■ **THE PROBLEM**: Output every entry below exactly, without its pictures.

(Stored items)
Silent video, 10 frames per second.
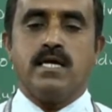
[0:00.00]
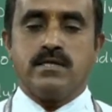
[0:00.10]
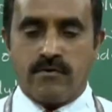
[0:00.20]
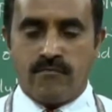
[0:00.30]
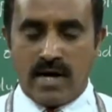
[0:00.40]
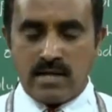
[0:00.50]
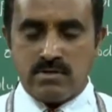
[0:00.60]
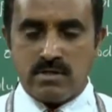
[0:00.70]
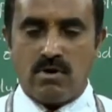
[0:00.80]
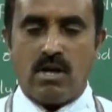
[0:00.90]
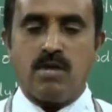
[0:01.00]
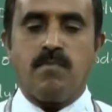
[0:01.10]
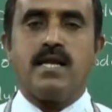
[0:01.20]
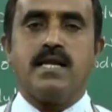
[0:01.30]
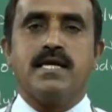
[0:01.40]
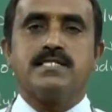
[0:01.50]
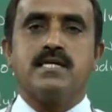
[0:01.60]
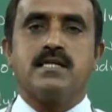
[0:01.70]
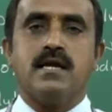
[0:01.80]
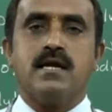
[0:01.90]
So if it is soluble in each
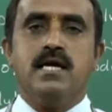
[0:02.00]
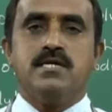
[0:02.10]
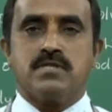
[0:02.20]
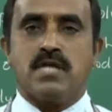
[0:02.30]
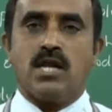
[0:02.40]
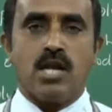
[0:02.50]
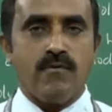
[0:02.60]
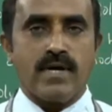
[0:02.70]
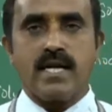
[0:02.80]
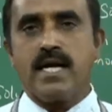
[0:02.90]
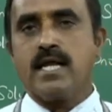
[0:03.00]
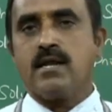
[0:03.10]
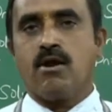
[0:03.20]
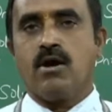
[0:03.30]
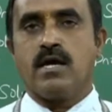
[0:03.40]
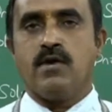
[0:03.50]
other, so then only we can get an alloy.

■ **TASK RESULT**:
Silent video, 10 frames per second.
[0:00.00]
[0:00.10]
[0:00.20]
[0:00.30]
[0:00.40]
[0:00.50]
[0:00.60]
[0:00.70]
[0:00.80]
[0:00.90]
[0:01.00]
[0:01.10]
[0:01.20]
[0:01.30]
[0:01.40]
[0:01.50]
[0:01.60]
[0:01.70]
[0:01.80]
[0:01.90]
So if it is soluble in each
[0:02.00]
[0:02.10]
[0:02.20]
[0:02.30]
[0:02.40]
[0:02.50]
[0:02.60]
[0:02.70]
[0:02.80]
[0:02.90]
[0:03.00]
[0:03.10]
[0:03.20]
[0:03.30]
[0:03.40]
[0:03.50]
other, so then only we can get an alloy.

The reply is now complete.